LISTED RECORDS below:
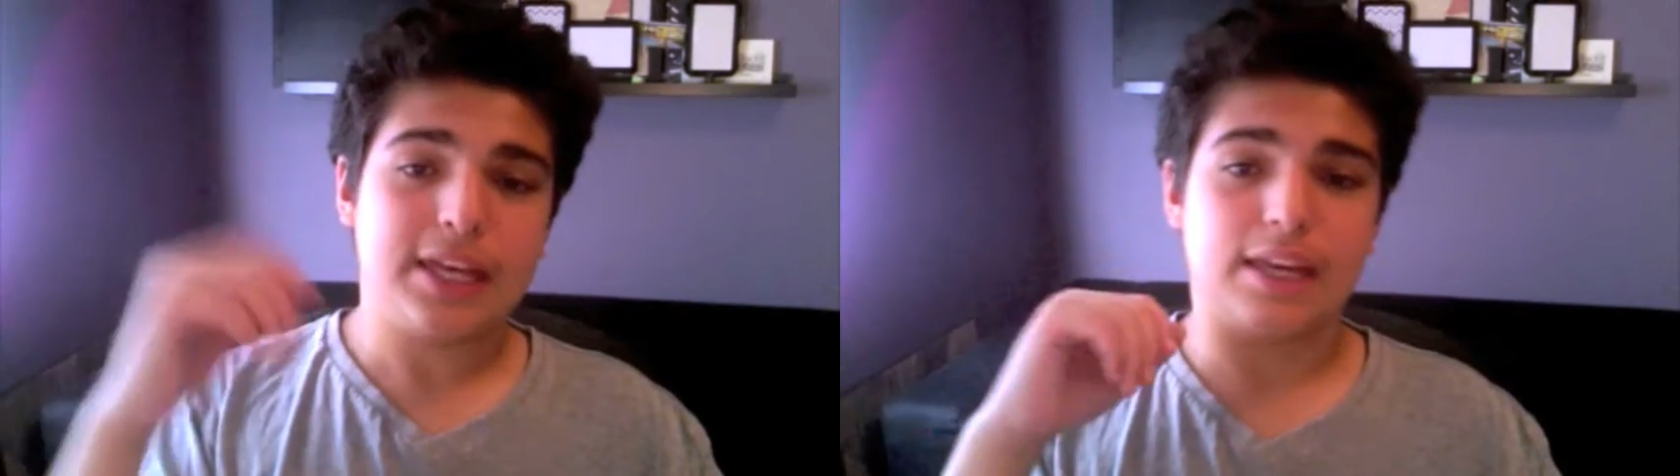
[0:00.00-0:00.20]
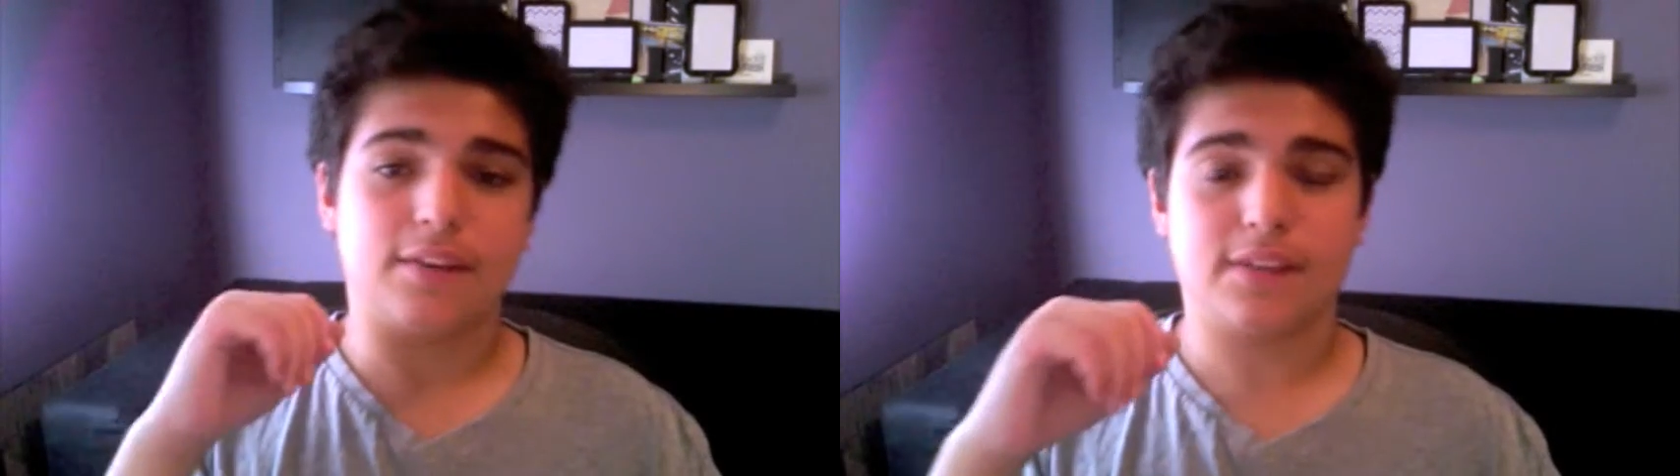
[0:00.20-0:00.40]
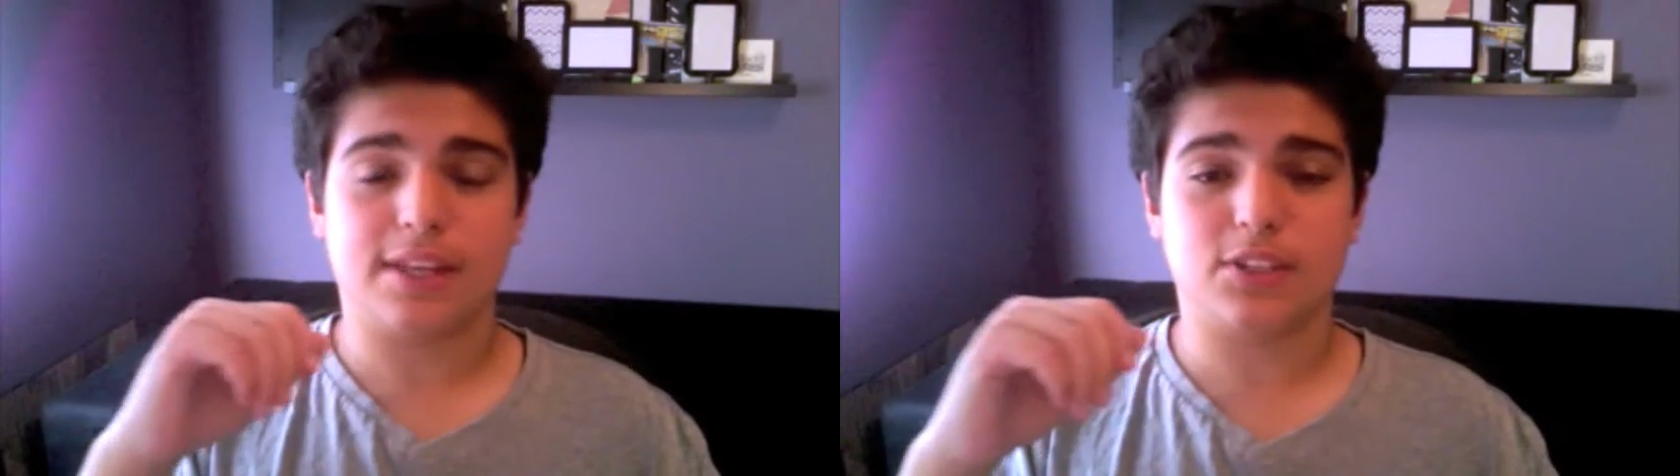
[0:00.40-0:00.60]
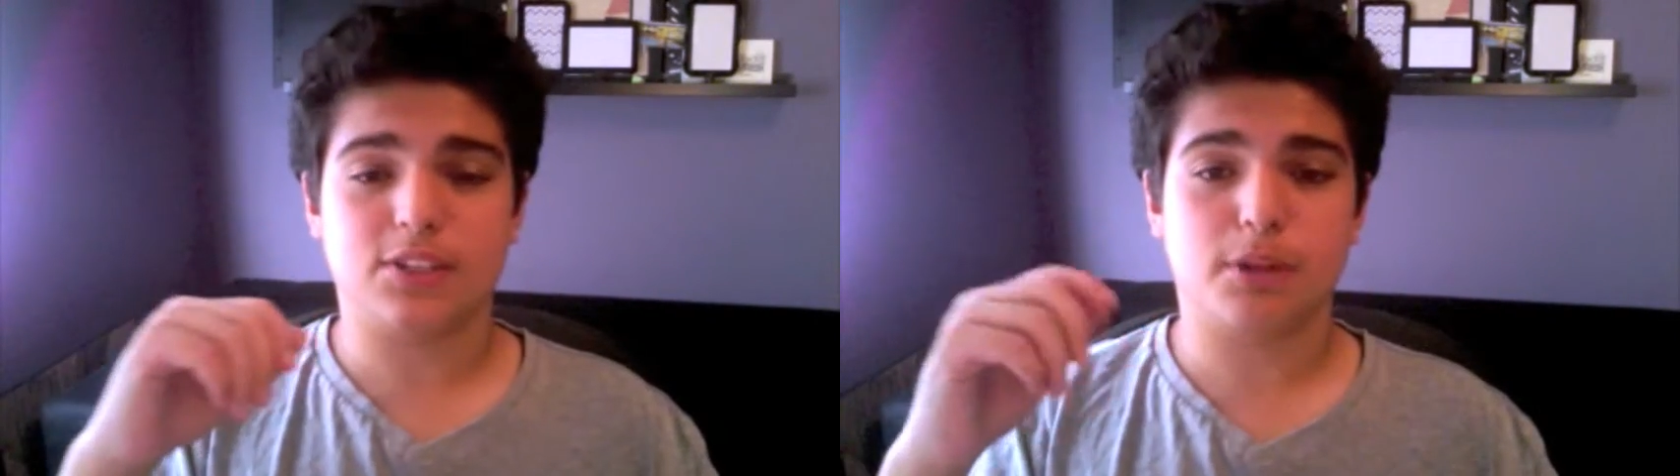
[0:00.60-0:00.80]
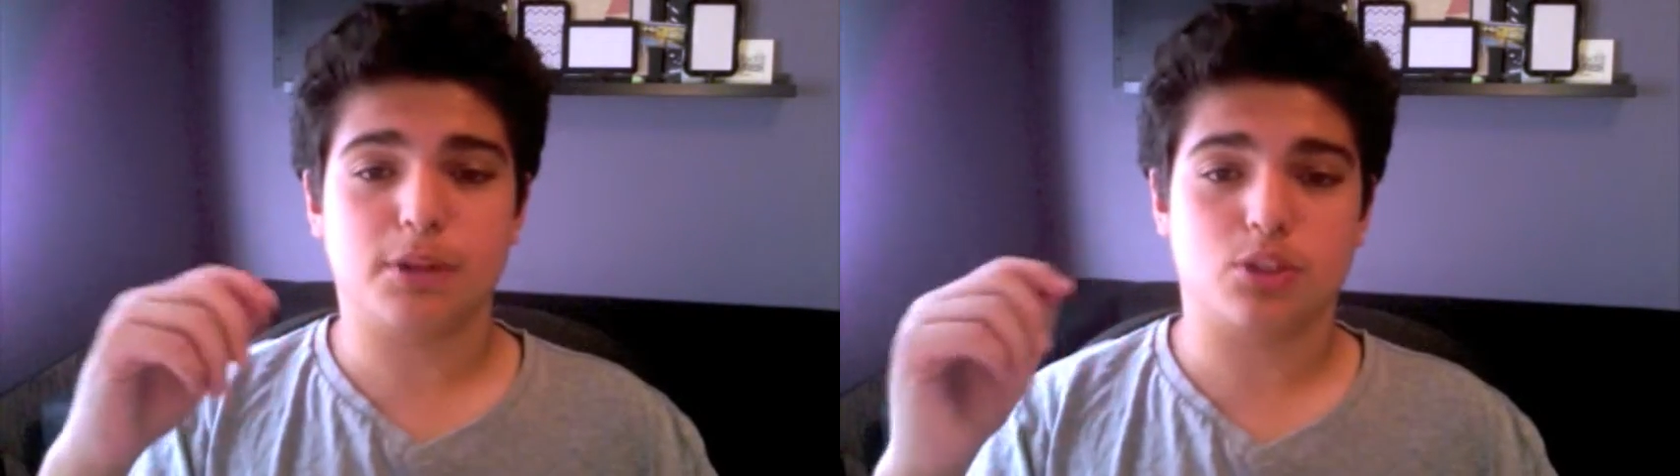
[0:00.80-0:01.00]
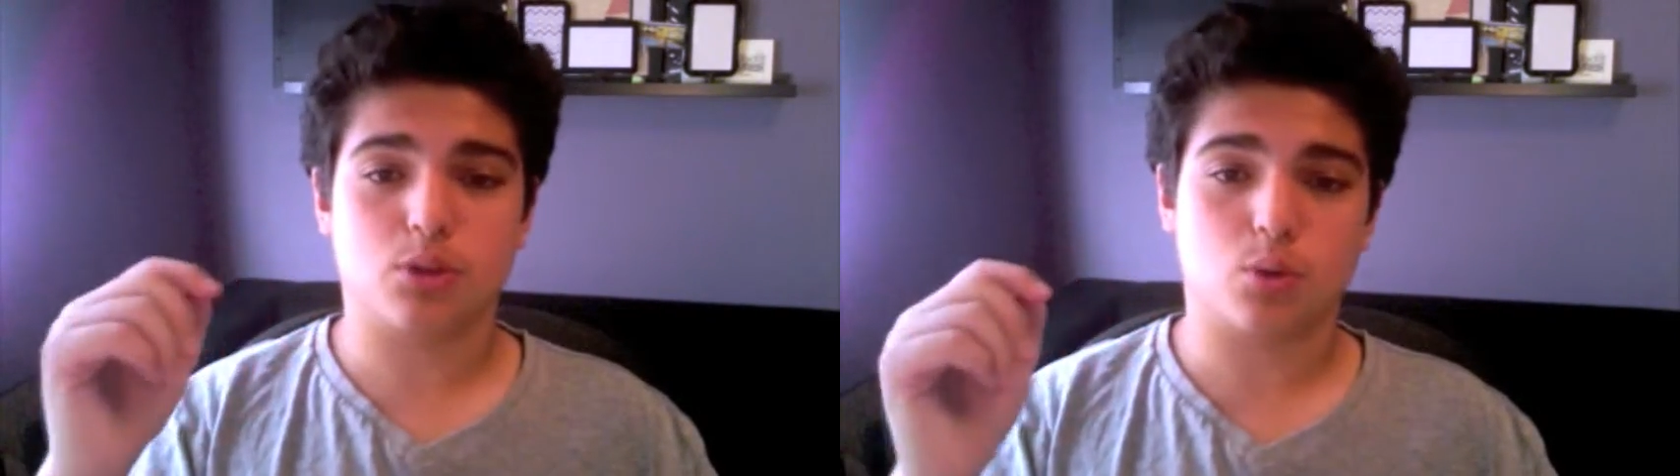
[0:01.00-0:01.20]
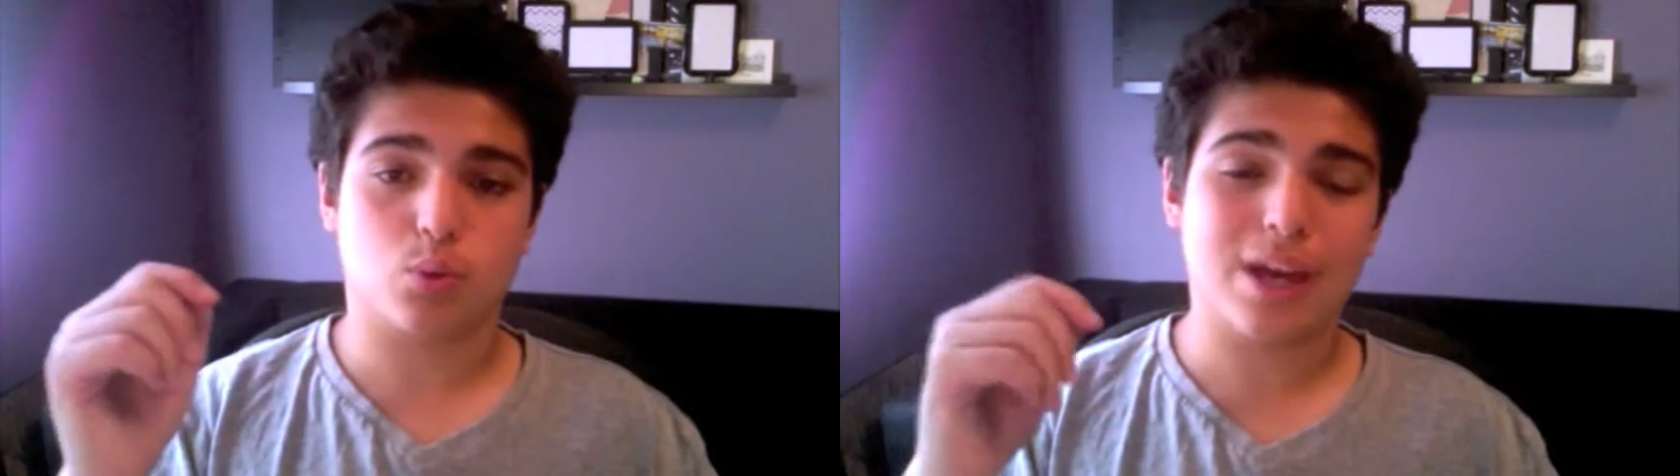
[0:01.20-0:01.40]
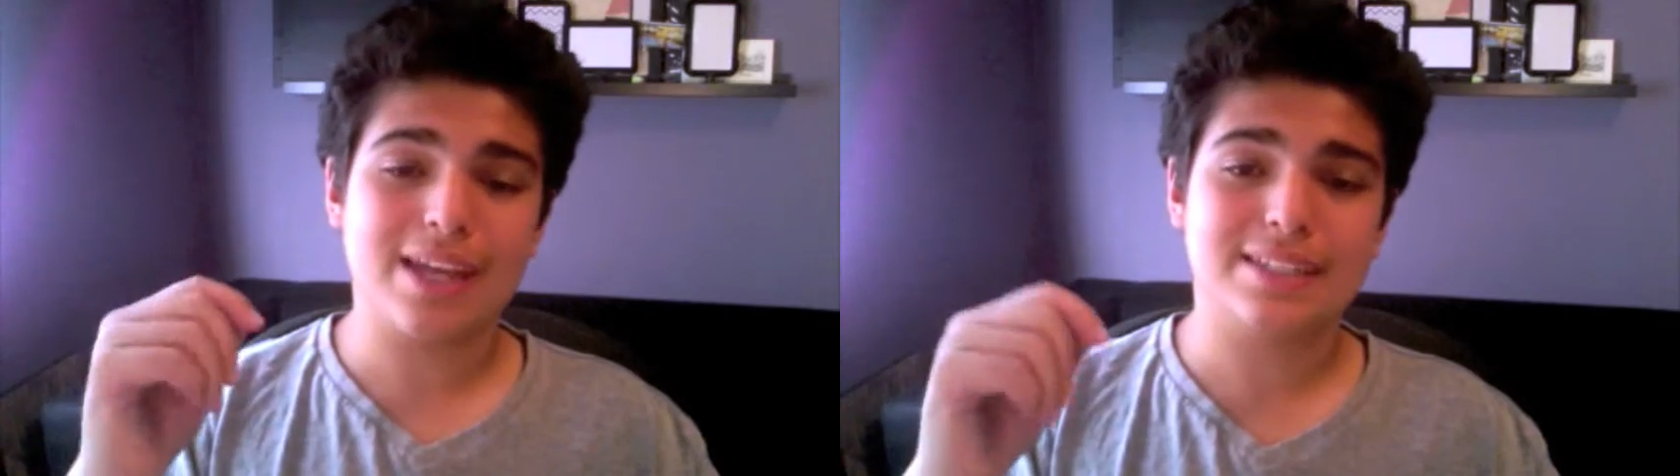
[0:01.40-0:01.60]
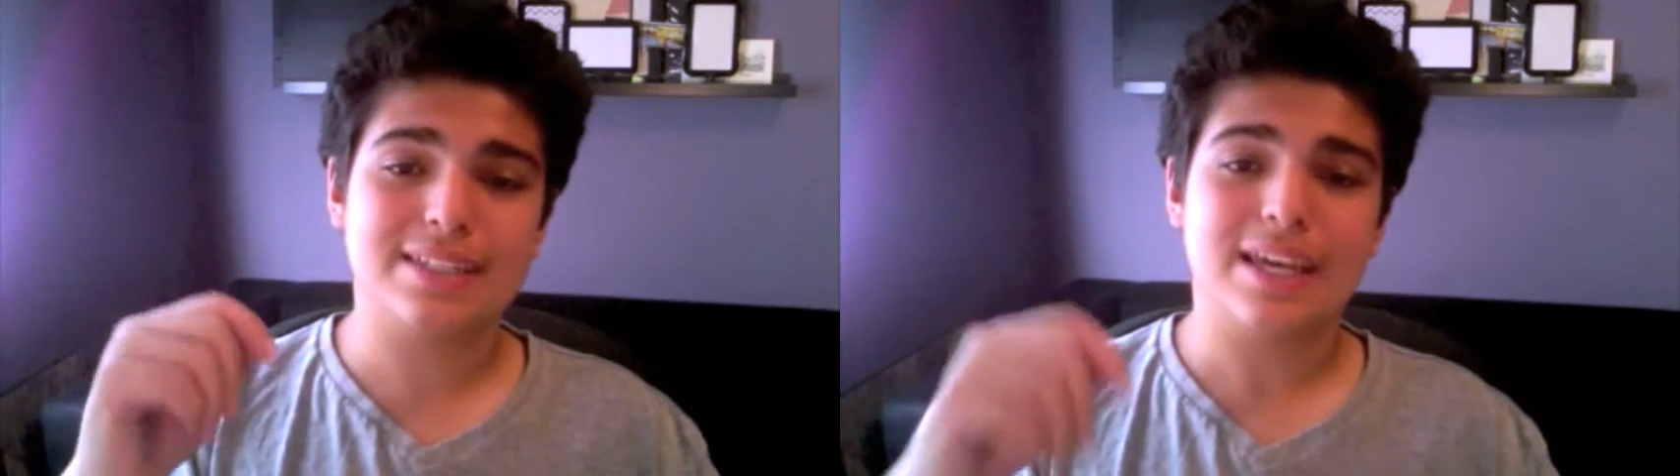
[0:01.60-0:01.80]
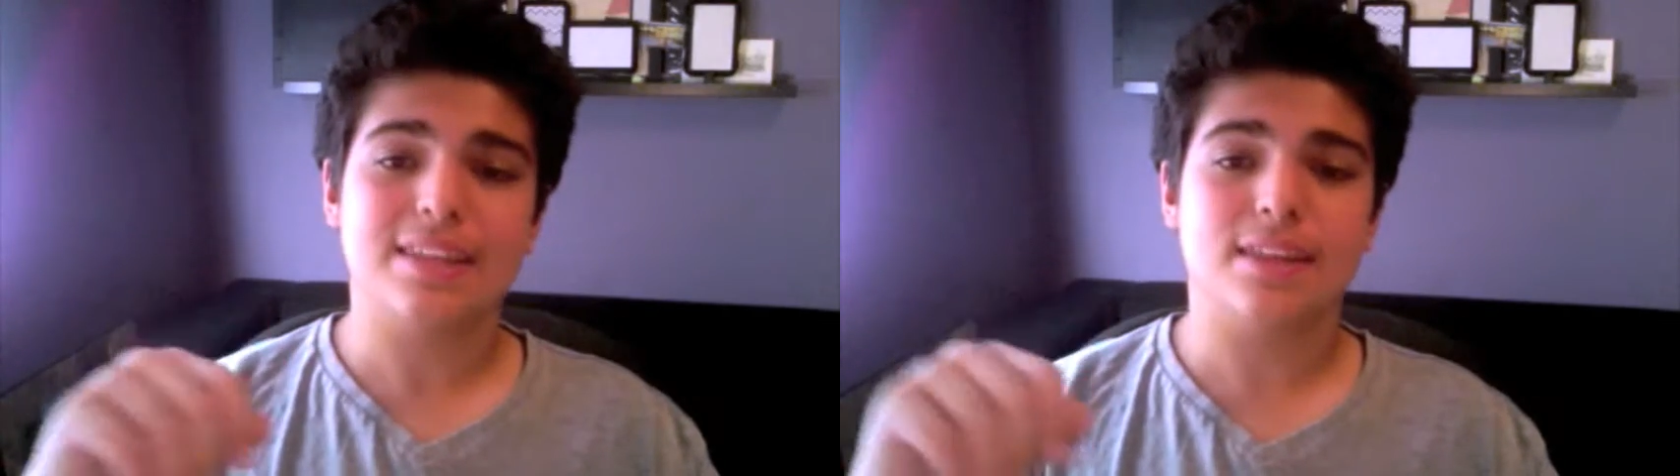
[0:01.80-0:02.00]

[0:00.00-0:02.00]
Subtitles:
If it spins to the right,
End of LISTED RECORDS.
With the pictures removed, output the listing above exactly.

> [SOLUTION TO THIS EXERCISE]:
[0:00.00-0:00.20]
[0:00.20-0:00.40]
[0:00.40-0:00.60]
[0:00.60-0:00.80]
[0:00.80-0:01.00]
[0:01.00-0:01.20]
[0:01.20-0:01.40]
[0:01.40-0:01.60]
[0:01.60-0:01.80]
[0:01.80-0:02.00]

[0:00.00-0:02.00]
Subtitles:
If it spins to the right,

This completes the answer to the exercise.